■ **DESCRIPTION OF THE TASK**:
Without changing anything, copy out each entry.
-- GIVEN DATA follows --
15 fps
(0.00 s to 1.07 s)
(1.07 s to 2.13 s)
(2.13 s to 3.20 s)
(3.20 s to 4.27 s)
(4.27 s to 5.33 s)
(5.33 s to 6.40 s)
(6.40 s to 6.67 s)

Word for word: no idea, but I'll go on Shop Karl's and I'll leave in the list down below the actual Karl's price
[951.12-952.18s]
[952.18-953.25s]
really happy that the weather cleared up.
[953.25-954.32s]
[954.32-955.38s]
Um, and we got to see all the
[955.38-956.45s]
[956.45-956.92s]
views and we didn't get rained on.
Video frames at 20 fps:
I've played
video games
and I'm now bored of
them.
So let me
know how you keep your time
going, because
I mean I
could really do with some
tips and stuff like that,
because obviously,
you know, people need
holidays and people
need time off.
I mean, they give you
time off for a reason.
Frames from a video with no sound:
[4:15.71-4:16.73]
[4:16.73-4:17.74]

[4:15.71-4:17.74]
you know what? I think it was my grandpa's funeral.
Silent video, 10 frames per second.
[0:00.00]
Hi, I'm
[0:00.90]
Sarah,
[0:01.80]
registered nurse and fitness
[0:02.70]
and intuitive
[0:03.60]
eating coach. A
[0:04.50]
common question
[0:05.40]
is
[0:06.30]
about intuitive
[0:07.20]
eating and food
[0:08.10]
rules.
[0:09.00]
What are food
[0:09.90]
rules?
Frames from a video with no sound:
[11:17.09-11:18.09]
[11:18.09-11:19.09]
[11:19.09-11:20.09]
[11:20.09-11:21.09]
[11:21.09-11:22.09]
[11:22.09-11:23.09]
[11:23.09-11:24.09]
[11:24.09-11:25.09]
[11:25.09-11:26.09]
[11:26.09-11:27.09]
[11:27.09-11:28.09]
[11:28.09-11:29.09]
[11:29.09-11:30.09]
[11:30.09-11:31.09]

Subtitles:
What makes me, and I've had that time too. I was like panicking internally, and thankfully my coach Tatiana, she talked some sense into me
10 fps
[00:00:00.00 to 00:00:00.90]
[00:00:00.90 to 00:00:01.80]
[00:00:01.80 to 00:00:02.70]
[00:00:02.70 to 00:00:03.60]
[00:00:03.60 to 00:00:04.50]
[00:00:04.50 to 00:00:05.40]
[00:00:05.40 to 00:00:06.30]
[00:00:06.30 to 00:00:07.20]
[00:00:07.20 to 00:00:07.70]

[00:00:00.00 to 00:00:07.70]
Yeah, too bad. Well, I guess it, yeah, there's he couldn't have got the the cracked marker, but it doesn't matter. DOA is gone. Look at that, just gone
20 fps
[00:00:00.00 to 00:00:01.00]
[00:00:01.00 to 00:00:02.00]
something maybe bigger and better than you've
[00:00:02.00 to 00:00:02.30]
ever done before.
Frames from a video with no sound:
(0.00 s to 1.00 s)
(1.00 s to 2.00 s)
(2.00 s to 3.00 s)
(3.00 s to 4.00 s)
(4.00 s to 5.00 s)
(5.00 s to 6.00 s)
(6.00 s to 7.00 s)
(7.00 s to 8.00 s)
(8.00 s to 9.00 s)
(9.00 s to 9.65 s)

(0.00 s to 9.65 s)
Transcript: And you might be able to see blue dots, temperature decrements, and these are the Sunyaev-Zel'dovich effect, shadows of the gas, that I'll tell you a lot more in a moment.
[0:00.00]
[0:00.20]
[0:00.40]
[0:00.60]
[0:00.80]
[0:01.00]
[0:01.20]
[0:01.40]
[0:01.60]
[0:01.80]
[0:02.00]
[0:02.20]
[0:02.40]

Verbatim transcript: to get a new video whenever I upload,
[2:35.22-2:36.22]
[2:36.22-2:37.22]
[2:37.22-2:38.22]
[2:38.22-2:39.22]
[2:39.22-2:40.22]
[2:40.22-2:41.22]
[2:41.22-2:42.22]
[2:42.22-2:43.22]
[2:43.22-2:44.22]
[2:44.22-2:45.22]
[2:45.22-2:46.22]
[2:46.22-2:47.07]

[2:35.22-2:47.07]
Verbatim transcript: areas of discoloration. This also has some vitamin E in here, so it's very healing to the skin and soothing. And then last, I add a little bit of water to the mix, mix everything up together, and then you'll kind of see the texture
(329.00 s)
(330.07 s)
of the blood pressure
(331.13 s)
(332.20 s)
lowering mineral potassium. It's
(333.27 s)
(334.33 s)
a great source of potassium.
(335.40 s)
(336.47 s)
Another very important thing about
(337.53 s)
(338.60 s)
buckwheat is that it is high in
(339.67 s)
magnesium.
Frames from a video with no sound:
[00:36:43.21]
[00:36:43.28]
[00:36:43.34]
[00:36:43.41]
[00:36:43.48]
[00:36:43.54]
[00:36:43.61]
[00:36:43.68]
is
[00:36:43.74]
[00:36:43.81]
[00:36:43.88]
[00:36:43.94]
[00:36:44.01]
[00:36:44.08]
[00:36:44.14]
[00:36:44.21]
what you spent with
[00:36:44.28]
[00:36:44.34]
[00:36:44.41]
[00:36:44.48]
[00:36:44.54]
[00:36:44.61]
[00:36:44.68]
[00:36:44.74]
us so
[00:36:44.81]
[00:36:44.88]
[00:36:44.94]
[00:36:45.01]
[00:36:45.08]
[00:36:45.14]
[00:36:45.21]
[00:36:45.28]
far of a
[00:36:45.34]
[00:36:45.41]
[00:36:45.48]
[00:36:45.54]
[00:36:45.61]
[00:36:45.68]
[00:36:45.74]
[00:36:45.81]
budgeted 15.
-- GIVEN DATA concluded --
■ **OUTPUT OF THE EXERCISE**:
15 fps
(0.00 s to 1.07 s)
(1.07 s to 2.13 s)
(2.13 s to 3.20 s)
(3.20 s to 4.27 s)
(4.27 s to 5.33 s)
(5.33 s to 6.40 s)
(6.40 s to 6.67 s)

Word for word: no idea, but I'll go on Shop Karl's and I'll leave in the list down below the actual Karl's price
[951.12-952.18s]
[952.18-953.25s]
really happy that the weather cleared up.
[953.25-954.32s]
[954.32-955.38s]
Um, and we got to see all the
[955.38-956.45s]
[956.45-956.92s]
views and we didn't get rained on.
Video frames at 20 fps:
I've played
video games
and I'm now bored of
them.
So let me
know how you keep your time
going, because
I mean I
could really do with some
tips and stuff like that,
because obviously,
you know, people need
holidays and people
need time off.
I mean, they give you
time off for a reason.
Frames from a video with no sound:
[4:15.71-4:16.73]
[4:16.73-4:17.74]

[4:15.71-4:17.74]
you know what? I think it was my grandpa's funeral.
Silent video, 10 frames per second.
[0:00.00]
Hi, I'm
[0:00.90]
Sarah,
[0:01.80]
registered nurse and fitness
[0:02.70]
and intuitive
[0:03.60]
eating coach. A
[0:04.50]
common question
[0:05.40]
is
[0:06.30]
about intuitive
[0:07.20]
eating and food
[0:08.10]
rules.
[0:09.00]
What are food
[0:09.90]
rules?
Frames from a video with no sound:
[11:17.09-11:18.09]
[11:18.09-11:19.09]
[11:19.09-11:20.09]
[11:20.09-11:21.09]
[11:21.09-11:22.09]
[11:22.09-11:23.09]
[11:23.09-11:24.09]
[11:24.09-11:25.09]
[11:25.09-11:26.09]
[11:26.09-11:27.09]
[11:27.09-11:28.09]
[11:28.09-11:29.09]
[11:29.09-11:30.09]
[11:30.09-11:31.09]

Subtitles:
What makes me, and I've had that time too. I was like panicking internally, and thankfully my coach Tatiana, she talked some sense into me
10 fps
[00:00:00.00 to 00:00:00.90]
[00:00:00.90 to 00:00:01.80]
[00:00:01.80 to 00:00:02.70]
[00:00:02.70 to 00:00:03.60]
[00:00:03.60 to 00:00:04.50]
[00:00:04.50 to 00:00:05.40]
[00:00:05.40 to 00:00:06.30]
[00:00:06.30 to 00:00:07.20]
[00:00:07.20 to 00:00:07.70]

[00:00:00.00 to 00:00:07.70]
Yeah, too bad. Well, I guess it, yeah, there's he couldn't have got the the cracked marker, but it doesn't matter. DOA is gone. Look at that, just gone
20 fps
[00:00:00.00 to 00:00:01.00]
[00:00:01.00 to 00:00:02.00]
something maybe bigger and better than you've
[00:00:02.00 to 00:00:02.30]
ever done before.
Frames from a video with no sound:
(0.00 s to 1.00 s)
(1.00 s to 2.00 s)
(2.00 s to 3.00 s)
(3.00 s to 4.00 s)
(4.00 s to 5.00 s)
(5.00 s to 6.00 s)
(6.00 s to 7.00 s)
(7.00 s to 8.00 s)
(8.00 s to 9.00 s)
(9.00 s to 9.65 s)

(0.00 s to 9.65 s)
Transcript: And you might be able to see blue dots, temperature decrements, and these are the Sunyaev-Zel'dovich effect, shadows of the gas, that I'll tell you a lot more in a moment.
[0:00.00]
[0:00.20]
[0:00.40]
[0:00.60]
[0:00.80]
[0:01.00]
[0:01.20]
[0:01.40]
[0:01.60]
[0:01.80]
[0:02.00]
[0:02.20]
[0:02.40]

Verbatim transcript: to get a new video whenever I upload,
[2:35.22-2:36.22]
[2:36.22-2:37.22]
[2:37.22-2:38.22]
[2:38.22-2:39.22]
[2:39.22-2:40.22]
[2:40.22-2:41.22]
[2:41.22-2:42.22]
[2:42.22-2:43.22]
[2:43.22-2:44.22]
[2:44.22-2:45.22]
[2:45.22-2:46.22]
[2:46.22-2:47.07]

[2:35.22-2:47.07]
Verbatim transcript: areas of discoloration. This also has some vitamin E in here, so it's very healing to the skin and soothing. And then last, I add a little bit of water to the mix, mix everything up together, and then you'll kind of see the texture
(329.00 s)
(330.07 s)
of the blood pressure
(331.13 s)
(332.20 s)
lowering mineral potassium. It's
(333.27 s)
(334.33 s)
a great source of potassium.
(335.40 s)
(336.47 s)
Another very important thing about
(337.53 s)
(338.60 s)
buckwheat is that it is high in
(339.67 s)
magnesium.
Frames from a video with no sound:
[00:36:43.21]
[00:36:43.28]
[00:36:43.34]
[00:36:43.41]
[00:36:43.48]
[00:36:43.54]
[00:36:43.61]
[00:36:43.68]
is
[00:36:43.74]
[00:36:43.81]
[00:36:43.88]
[00:36:43.94]
[00:36:44.01]
[00:36:44.08]
[00:36:44.14]
[00:36:44.21]
what you spent with
[00:36:44.28]
[00:36:44.34]
[00:36:44.41]
[00:36:44.48]
[00:36:44.54]
[00:36:44.61]
[00:36:44.68]
[00:36:44.74]
us so
[00:36:44.81]
[00:36:44.88]
[00:36:44.94]
[00:36:45.01]
[00:36:45.08]
[00:36:45.14]
[00:36:45.21]
[00:36:45.28]
far of a
[00:36:45.34]
[00:36:45.41]
[00:36:45.48]
[00:36:45.54]
[00:36:45.61]
[00:36:45.68]
[00:36:45.74]
[00:36:45.81]
budgeted 15.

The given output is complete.